Monitor FBC more frequently when combination therapy is used,
and consider TPMT genotyping before starting. Annual renal function monitoring
is the minimum recommendation; biannual if pre-existing renal disease.
10 Frequently asked
questions
What is an acute intolerance syndrome?
In a small number of patients, mesalazine paradoxically
worsens UC symptoms shortly after starting, with increased diarrhoea,
cramping, and sometimes fever. If your colitis symptoms acutely worsen within
the first few days of starting Mezavant XL, contact your gastroenterologist.

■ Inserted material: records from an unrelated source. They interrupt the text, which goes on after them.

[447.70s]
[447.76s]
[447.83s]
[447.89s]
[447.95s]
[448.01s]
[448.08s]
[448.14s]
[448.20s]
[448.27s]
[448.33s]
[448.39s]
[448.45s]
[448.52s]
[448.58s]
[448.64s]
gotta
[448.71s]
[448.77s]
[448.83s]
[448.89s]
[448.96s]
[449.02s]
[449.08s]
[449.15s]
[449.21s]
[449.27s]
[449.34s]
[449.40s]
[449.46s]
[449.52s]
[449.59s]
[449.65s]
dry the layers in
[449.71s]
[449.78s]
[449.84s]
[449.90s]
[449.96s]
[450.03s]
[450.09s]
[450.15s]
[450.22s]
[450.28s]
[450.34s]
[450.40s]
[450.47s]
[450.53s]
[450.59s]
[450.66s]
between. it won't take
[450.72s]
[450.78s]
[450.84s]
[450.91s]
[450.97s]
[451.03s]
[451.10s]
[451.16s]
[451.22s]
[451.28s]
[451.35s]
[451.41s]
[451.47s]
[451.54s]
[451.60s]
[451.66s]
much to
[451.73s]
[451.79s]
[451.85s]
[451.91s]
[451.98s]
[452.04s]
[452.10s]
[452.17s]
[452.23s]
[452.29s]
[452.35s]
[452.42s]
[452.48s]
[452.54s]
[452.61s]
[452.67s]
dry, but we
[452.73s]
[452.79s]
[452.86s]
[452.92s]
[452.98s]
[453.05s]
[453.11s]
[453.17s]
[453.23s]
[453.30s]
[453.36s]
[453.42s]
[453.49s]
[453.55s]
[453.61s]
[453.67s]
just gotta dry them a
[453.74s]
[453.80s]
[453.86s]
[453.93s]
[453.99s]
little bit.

Is mesalazine safe during pregnancy?
Mesalazine is generally considered safe in pregnancy —
maintaining UC control during pregnancy is important as disease flares carry
more risk than the medicine. Discuss your specific situation with your
gastroenterologist and obstetrician.
Do I need regular blood tests?
Kidney function should be checked before starting, then
annually. If you also take azathioprine, blood count monitoring is more
frequent because of the interaction. Your gastroenterologist will set the
monitoring schedule.
Why can't I crush or split the tablet?
The tablet's multi-matrix coating is essential for delivering
mesalazine to the entire colon in a controlled way. Crushing or splitting
destroys this mechanism, releasing the drug too early (in the small bowel), where it cannot work for colitis and would be absorbed systemically.